Task item: Transcribe exactly the line that contains "[34:28.41-34:29.45]" and every line after it to the end of the entries, and nothing more.
*** Exercise data Section Begins ***
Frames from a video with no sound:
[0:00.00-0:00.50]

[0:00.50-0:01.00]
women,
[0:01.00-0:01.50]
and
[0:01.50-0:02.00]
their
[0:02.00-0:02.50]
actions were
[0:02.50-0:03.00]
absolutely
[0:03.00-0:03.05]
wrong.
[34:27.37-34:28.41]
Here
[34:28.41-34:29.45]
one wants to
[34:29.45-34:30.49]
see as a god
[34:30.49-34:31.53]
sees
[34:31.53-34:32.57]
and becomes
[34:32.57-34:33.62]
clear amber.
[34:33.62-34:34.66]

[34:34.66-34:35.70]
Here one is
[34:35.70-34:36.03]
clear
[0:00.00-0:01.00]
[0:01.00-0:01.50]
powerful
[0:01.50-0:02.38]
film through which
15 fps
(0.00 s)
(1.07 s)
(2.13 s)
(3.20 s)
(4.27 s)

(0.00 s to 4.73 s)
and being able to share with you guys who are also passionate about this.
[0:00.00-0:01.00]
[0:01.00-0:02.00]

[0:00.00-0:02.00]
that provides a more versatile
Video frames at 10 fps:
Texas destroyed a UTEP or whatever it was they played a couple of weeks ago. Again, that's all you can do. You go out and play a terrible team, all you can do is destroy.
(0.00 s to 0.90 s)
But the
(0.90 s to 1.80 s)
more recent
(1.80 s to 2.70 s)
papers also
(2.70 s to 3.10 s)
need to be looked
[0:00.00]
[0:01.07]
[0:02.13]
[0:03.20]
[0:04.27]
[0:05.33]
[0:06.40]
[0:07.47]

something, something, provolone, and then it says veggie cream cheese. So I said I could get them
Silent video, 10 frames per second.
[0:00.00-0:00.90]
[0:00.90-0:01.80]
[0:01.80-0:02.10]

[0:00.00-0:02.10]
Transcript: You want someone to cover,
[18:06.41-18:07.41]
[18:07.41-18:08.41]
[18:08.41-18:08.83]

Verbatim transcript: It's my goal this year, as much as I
*** Exercise data Section Ends ***
Solution to the exercise:
[34:28.41-34:29.45]
one wants to
[34:29.45-34:30.49]
see as a god
[34:30.49-34:31.53]
sees
[34:31.53-34:32.57]
and becomes
[34:32.57-34:33.62]
clear amber.
[34:33.62-34:34.66]

[34:34.66-34:35.70]
Here one is
[34:35.70-34:36.03]
clear
[0:00.00-0:01.00]
[0:01.00-0:01.50]
powerful
[0:01.50-0:02.38]
film through which
15 fps
(0.00 s)
(1.07 s)
(2.13 s)
(3.20 s)
(4.27 s)

(0.00 s to 4.73 s)
and being able to share with you guys who are also passionate about this.
[0:00.00-0:01.00]
[0:01.00-0:02.00]

[0:00.00-0:02.00]
that provides a more versatile
Video frames at 10 fps:
Texas destroyed a UTEP or whatever it was they played a couple of weeks ago. Again, that's all you can do. You go out and play a terrible team, all you can do is destroy.
(0.00 s to 0.90 s)
But the
(0.90 s to 1.80 s)
more recent
(1.80 s to 2.70 s)
papers also
(2.70 s to 3.10 s)
need to be looked
[0:00.00]
[0:01.07]
[0:02.13]
[0:03.20]
[0:04.27]
[0:05.33]
[0:06.40]
[0:07.47]

something, something, provolone, and then it says veggie cream cheese. So I said I could get them
Silent video, 10 frames per second.
[0:00.00-0:00.90]
[0:00.90-0:01.80]
[0:01.80-0:02.10]

[0:00.00-0:02.10]
Transcript: You want someone to cover,
[18:06.41-18:07.41]
[18:07.41-18:08.41]
[18:08.41-18:08.83]

Verbatim transcript: It's my goal this year, as much as I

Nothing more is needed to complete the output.